A picture illustration shows Mexican pesos and U.S. dollars. PHOTO: REUTERS/Edgard Garrido

Mexico will defend the free flow of remittances, Finance Minister Jose Antonio Meade said on Monday January 30, reflecting concerns that the government of U.S. President Donald Trump will make it harder for immigrants to send money from the United States.

Trump’s team last year said that stemming the flow of billions of dollars of remittances was one way of pressuring the Mexican government to pay for a planned border wall.

The country’s largest source of cash comes from Mexicans living in the United States. That is now under the microscope after Trump issued an executive order Wednesday to start building a wall on the border.

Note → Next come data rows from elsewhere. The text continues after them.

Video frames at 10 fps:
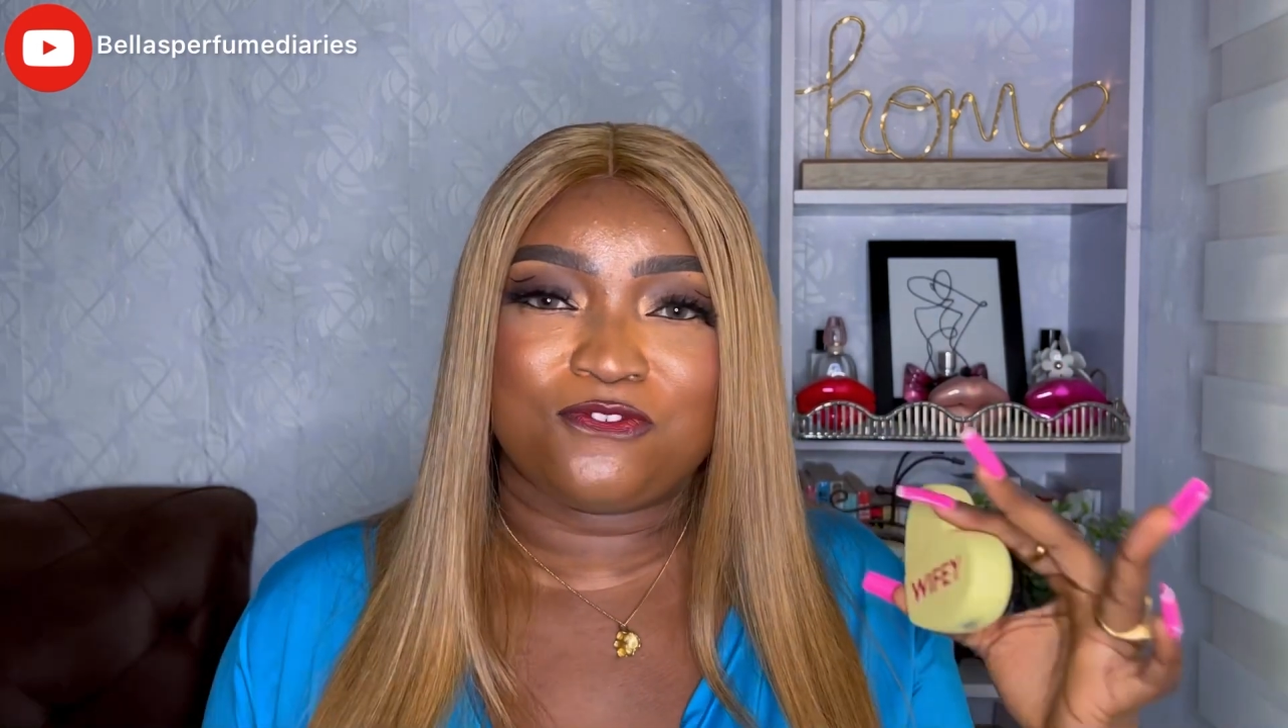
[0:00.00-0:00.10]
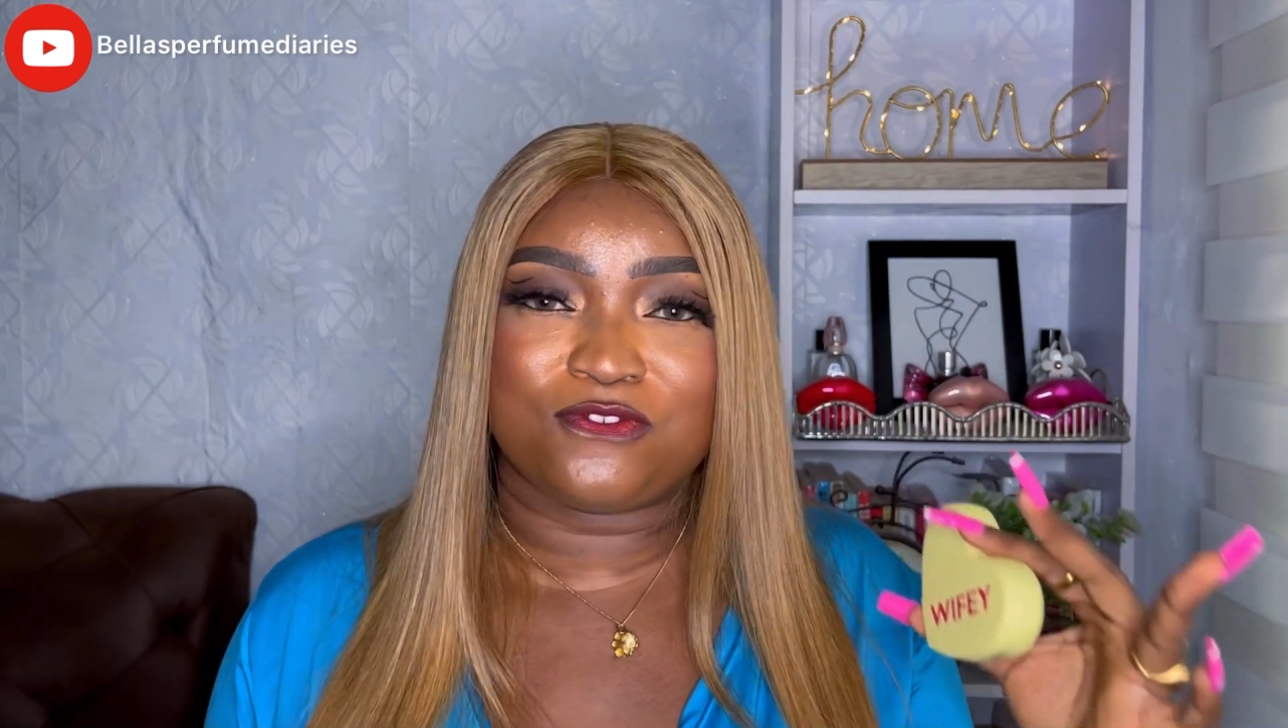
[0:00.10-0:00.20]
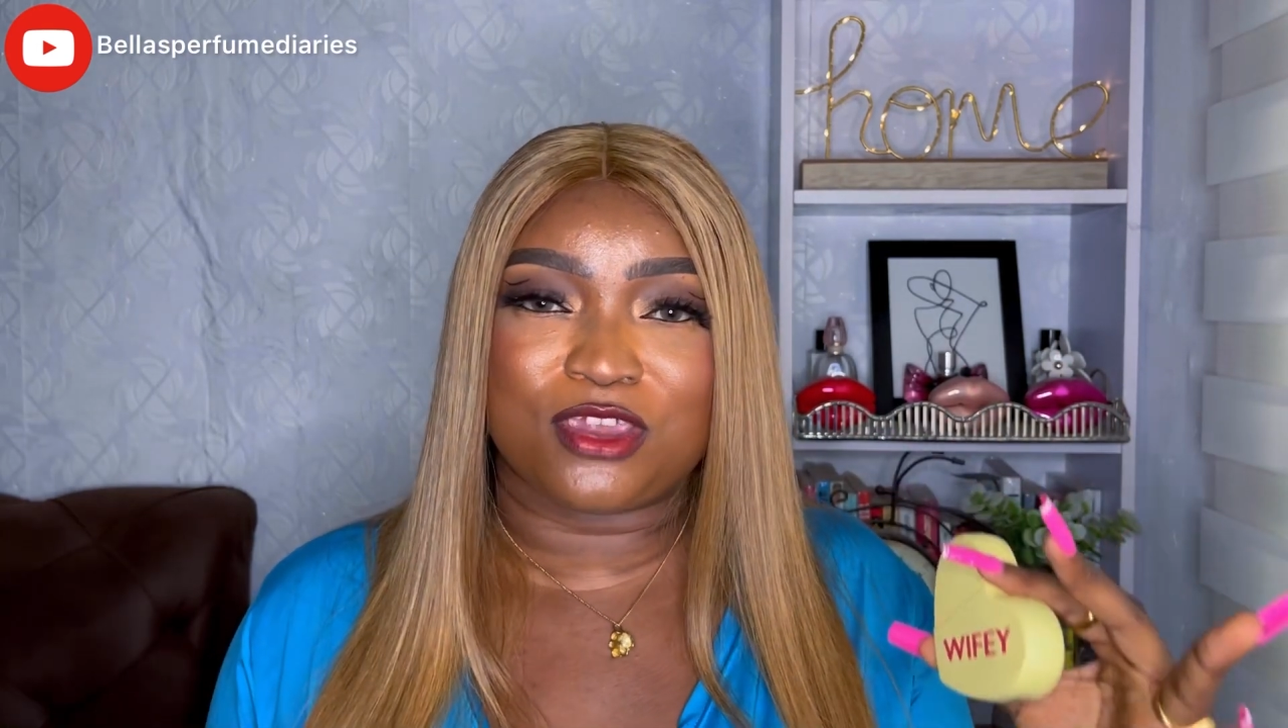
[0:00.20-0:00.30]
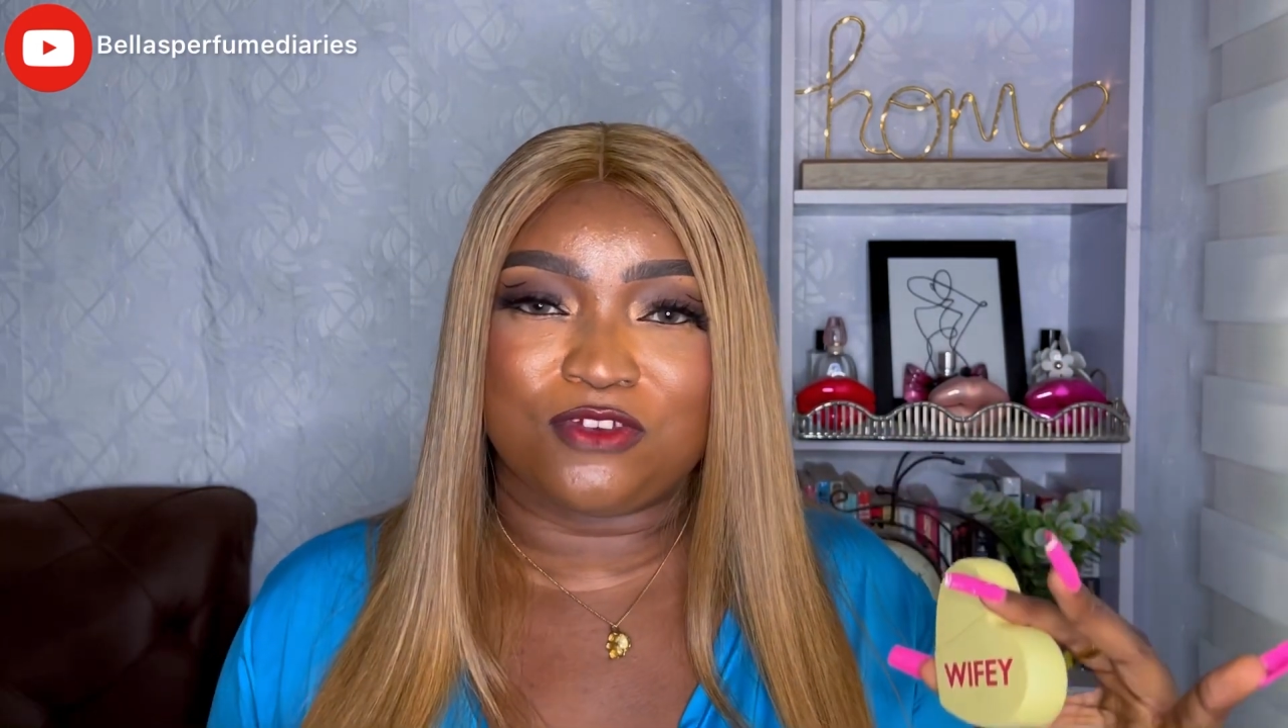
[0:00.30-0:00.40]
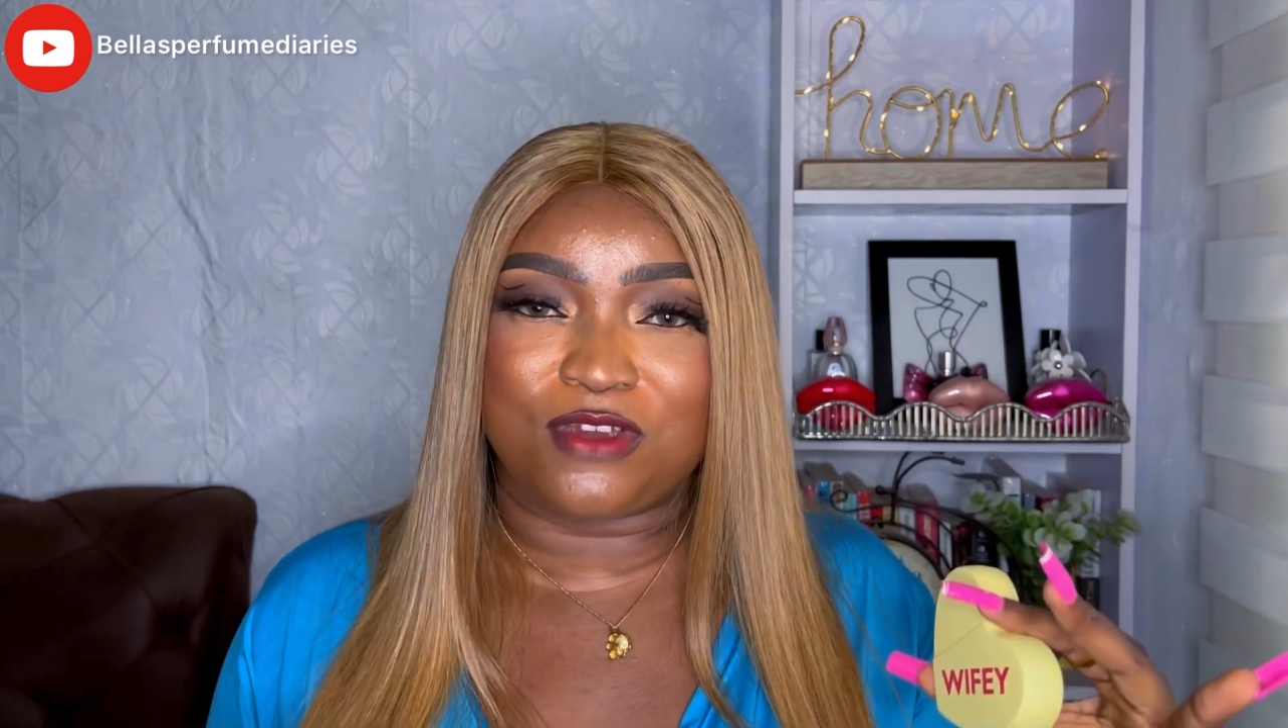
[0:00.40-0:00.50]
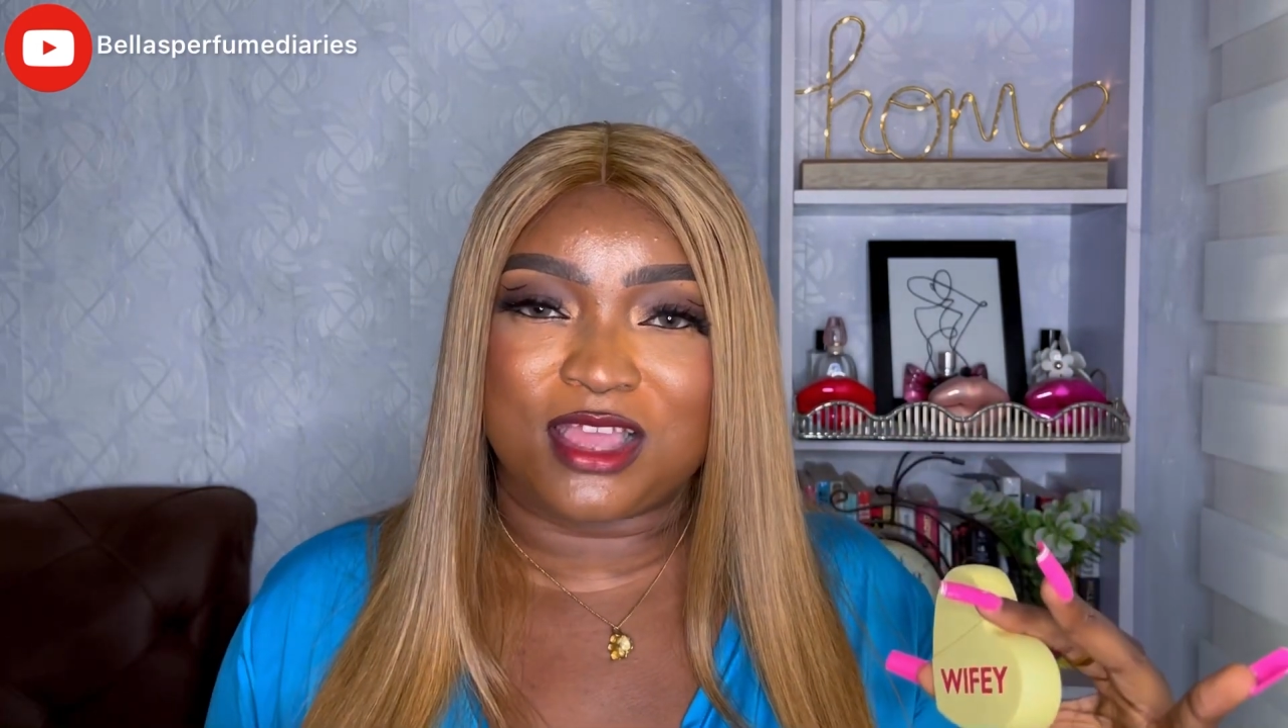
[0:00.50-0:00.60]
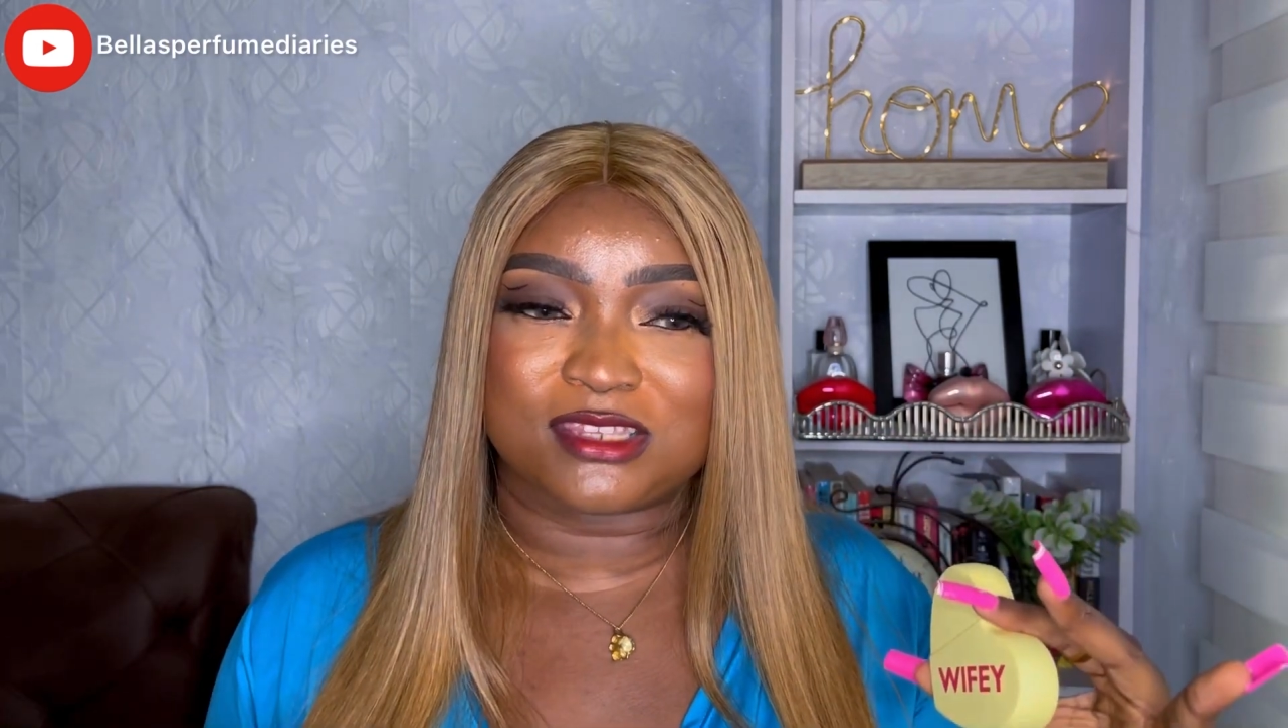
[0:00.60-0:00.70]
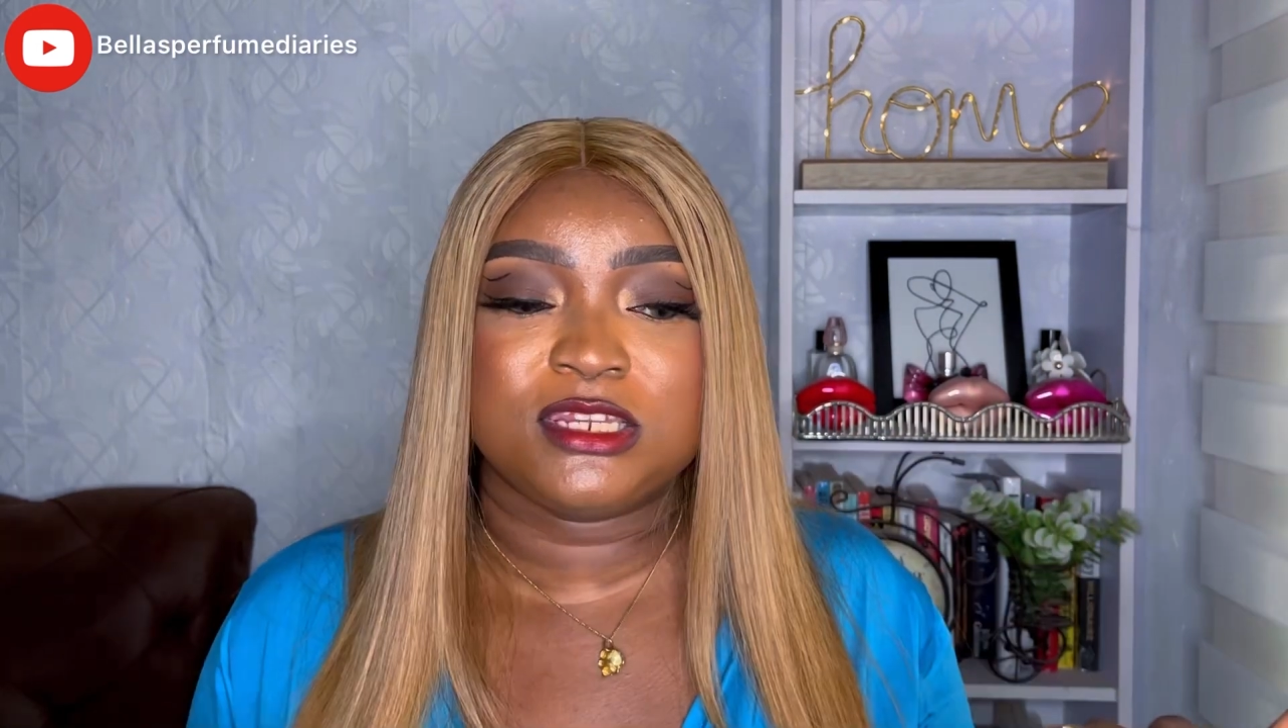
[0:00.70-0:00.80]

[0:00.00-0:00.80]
fragrance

During his campaign, Trump said multiple times that Mexico will pay for the wall. He even threatened to halt or tax cash transfers — known as remittances — from the U.S. to Mexico if the country refused to pay for it.

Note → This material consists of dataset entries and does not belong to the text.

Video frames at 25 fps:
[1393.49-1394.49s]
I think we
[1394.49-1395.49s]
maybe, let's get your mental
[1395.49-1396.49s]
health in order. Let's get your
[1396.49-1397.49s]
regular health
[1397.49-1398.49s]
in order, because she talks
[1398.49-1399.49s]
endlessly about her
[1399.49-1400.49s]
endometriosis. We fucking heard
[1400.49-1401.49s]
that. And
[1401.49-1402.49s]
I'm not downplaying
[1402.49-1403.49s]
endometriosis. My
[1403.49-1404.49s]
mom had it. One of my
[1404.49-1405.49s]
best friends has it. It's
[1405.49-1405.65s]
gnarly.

But experts caution that even if Trump halts or taxes remittances, Mexicans will still find ways to get cash over the border without paying a tax.

Alberto Ramos, head of Latin America research at Goldman Sachs (GS), says that when wire services charged high fees a decade ago, Mexicans still got their money across the border either in-person, through the mail or via traveling relatives.

“If you tax that money it won’t necessarily stay in the U.S. It can still go to Mexico through informal channels,” says Ramos.